Editorial: drug deterrent "blacklist" still need to improve

Release date: 2013-10-16

Source: southern daily

        On the "blacklist" focuses on the content, the form of a "blacklist", is only for drug firms out of the time, ugly, and no bone, so nobody CARES about.

        According to the guangdong food and drug administration recently issued announcement, in the second quarter of this year, guangdong province on 102 of the 1238 pharmaceutical producing enterprises, pharmaceutical trading enterprises and 418 medical institutions to sample 886 varieties of 4509 batches of drug, of which 81 varieties 197 batches of unqualified, 71 varieties of 185 batches product inspected as "substandard", 10 varieties 10 batches of product is a "fake".

        And from the point of drug classification, cold treatment drugs listed "substandard", most common amoxicillin capsules, radix isatidis particle, infantile dipper tea particle, ageratum upright wandeng drugs on the list. Products including well-known domestic pharmaceutical companies, including daughter pharmacy of department of gynaecology daughter and talc pharmaceutical hemp apricot cough pills, bezoar bolus of tong ren tang palace was found hyodeoxycholic acid project is unqualified, san-jiu medicine cold spirit particles are on the list.
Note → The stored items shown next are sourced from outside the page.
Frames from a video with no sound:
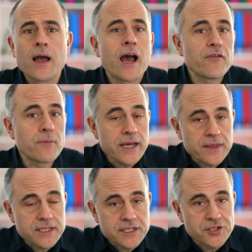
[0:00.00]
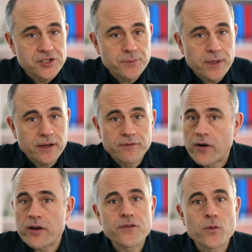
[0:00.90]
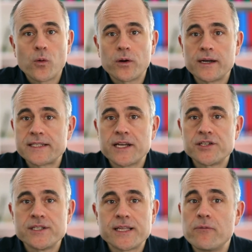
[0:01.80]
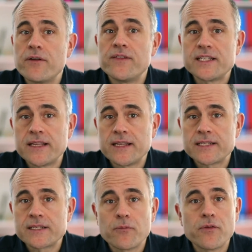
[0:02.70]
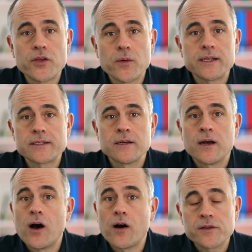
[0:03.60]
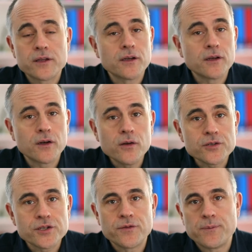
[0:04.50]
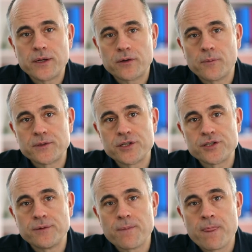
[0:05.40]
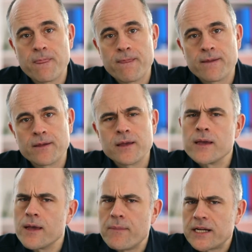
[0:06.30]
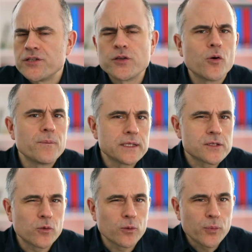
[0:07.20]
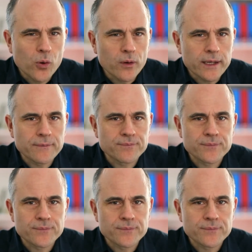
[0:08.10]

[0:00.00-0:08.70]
Having made the decision to bid, very few organisations then revisit this and review it after the conclusion of the bid competition. Imagine that your bid scored poorly.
        Drug safety affects the heart, the announcement, market an uproar. In fact, for some drug companies, this is not the first time appear problem, in recent years well-known drug firms to be product unqualified phenomenon is not uncommon, and even some drug companies several times in a year on the list. For drug firms are public goods is unqualified, media use "HeiBang" or be included in the "blacklist" to describe, but was listed in the "blacklist", really have a deterrent for drug firms? It is questionable.
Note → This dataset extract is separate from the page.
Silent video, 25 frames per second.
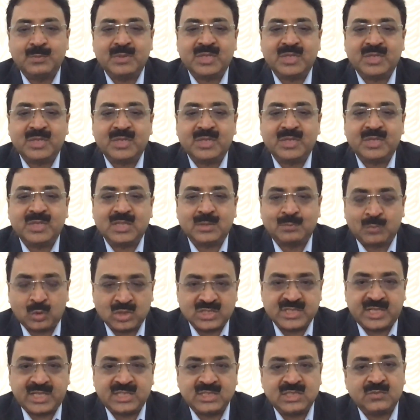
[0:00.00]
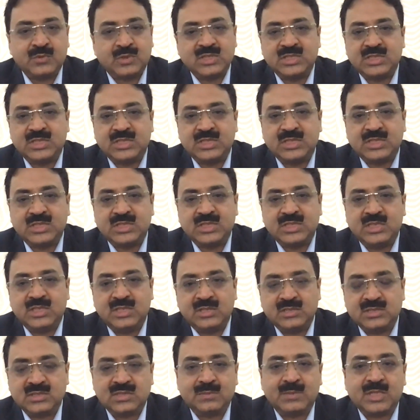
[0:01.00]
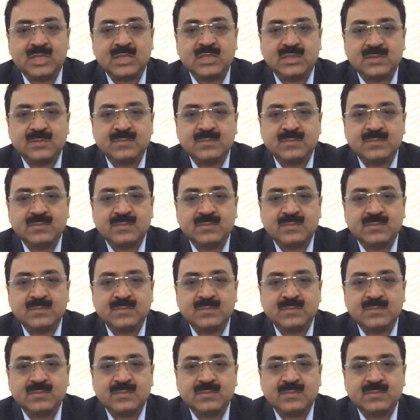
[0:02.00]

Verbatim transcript: become more challenging for the dealers in the market.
        In August 2012, the state food and drug administration has issued the regulations for the drug safety "black list" (try out) ", due to a serious breach of drugs and medical equipment management laws, regulations and rules by administrative penalty operators, and responsible for the production of relevant information through the government website, set up "blacklist" database query for society, and adopt measures to increase inspection and sample frequency and so on the key regulatory; Dealing with drugs and medical devices, a contrast relevant administrative licensing matters to review the information in the "blacklist", etc. The rules shall be implemented as of October 1, 2012 has.

        Through the "blacklist" system, as it were, all kinds of unscrupulous businesses of unscrupulous behavior exposure, for those illegal producers or marketers have deterred, for illegal business practices can have the necessary punishment and deterrent. Such a "blacklist" but also to strengthen supervision of the competent department to prevent pharmaceutical production and sales enterprise loss of moral bottom line, but also conducive to the public supervision, enhance the public's confidence in drug safety. However, from the point of practical effect, play a role in the "blacklist" is limited.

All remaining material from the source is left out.